Extracted data entries
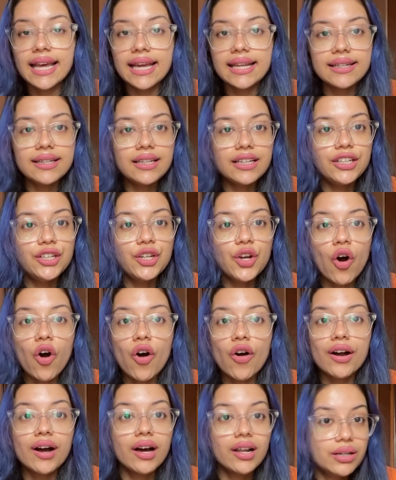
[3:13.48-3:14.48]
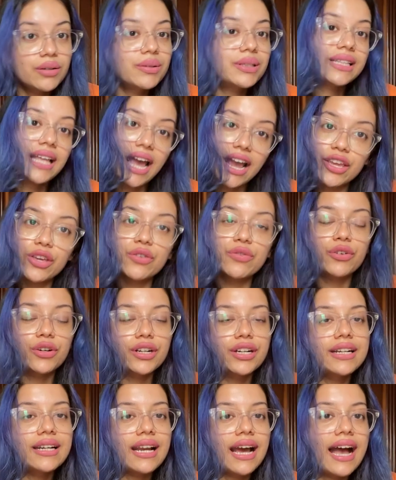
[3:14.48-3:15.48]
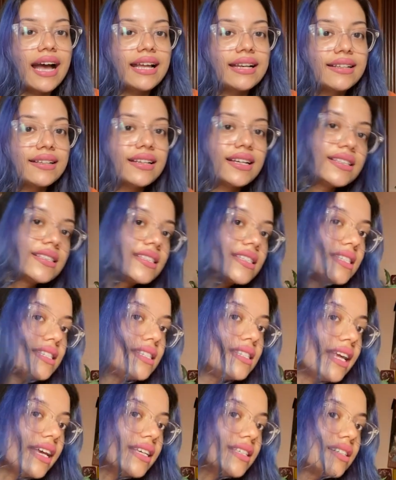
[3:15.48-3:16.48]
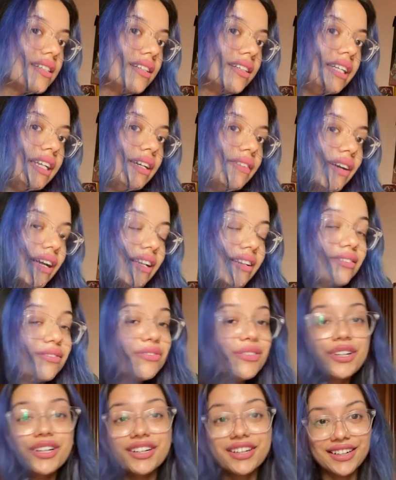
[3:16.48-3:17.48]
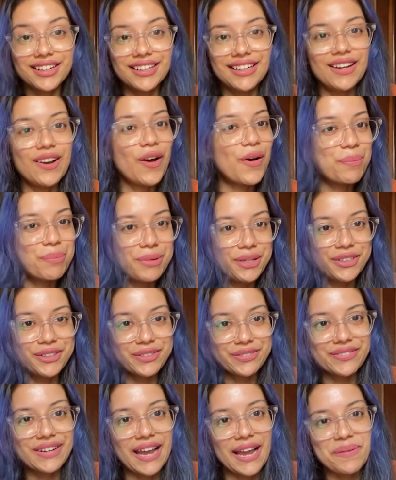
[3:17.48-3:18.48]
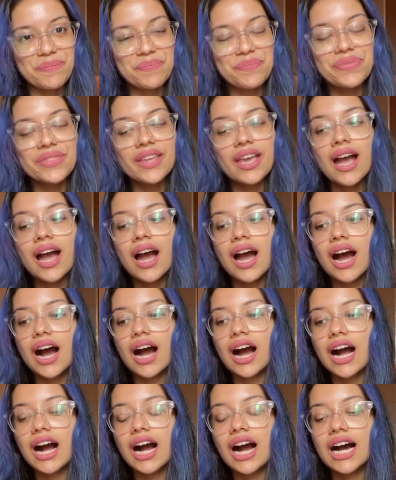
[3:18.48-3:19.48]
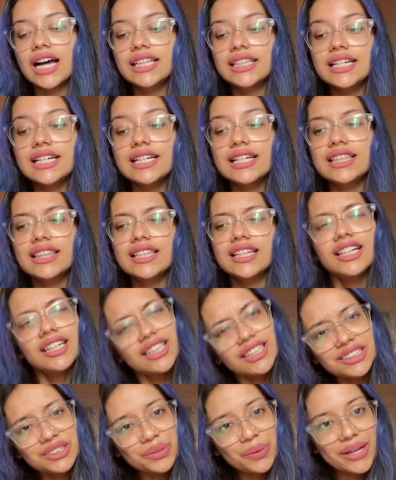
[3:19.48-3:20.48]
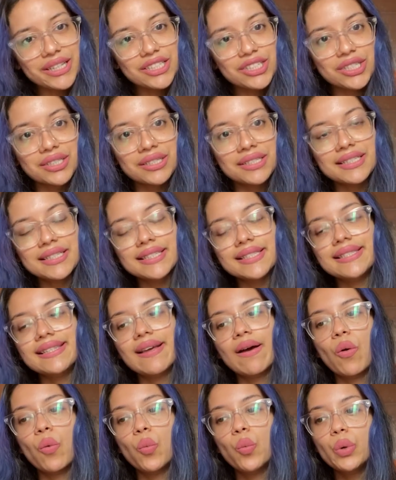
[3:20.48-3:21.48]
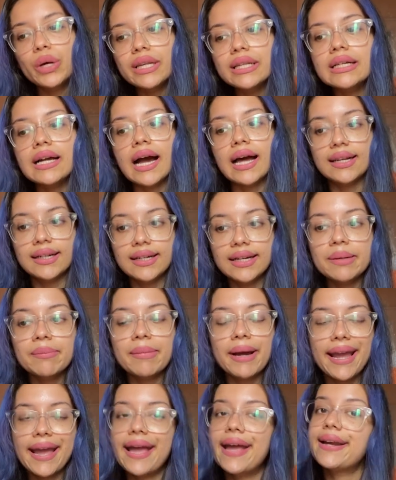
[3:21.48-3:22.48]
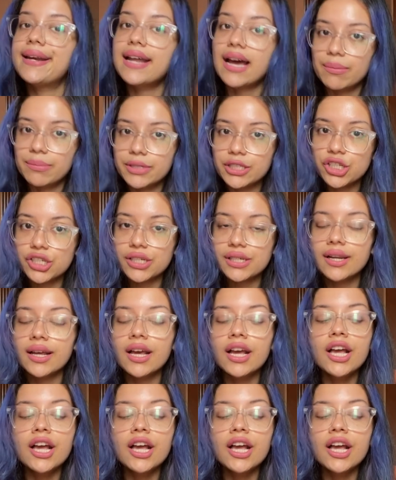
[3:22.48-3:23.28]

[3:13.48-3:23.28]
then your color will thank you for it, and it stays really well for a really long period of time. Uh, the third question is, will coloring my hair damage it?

What you are asked to do:
Each entry is to be output exactly, and no picture is to appear.

Completed exercise:
[3:13.48-3:14.48]
[3:14.48-3:15.48]
[3:15.48-3:16.48]
[3:16.48-3:17.48]
[3:17.48-3:18.48]
[3:18.48-3:19.48]
[3:19.48-3:20.48]
[3:20.48-3:21.48]
[3:21.48-3:22.48]
[3:22.48-3:23.28]

[3:13.48-3:23.28]
then your color will thank you for it, and it stays really well for a really long period of time. Uh, the third question is, will coloring my hair damage it?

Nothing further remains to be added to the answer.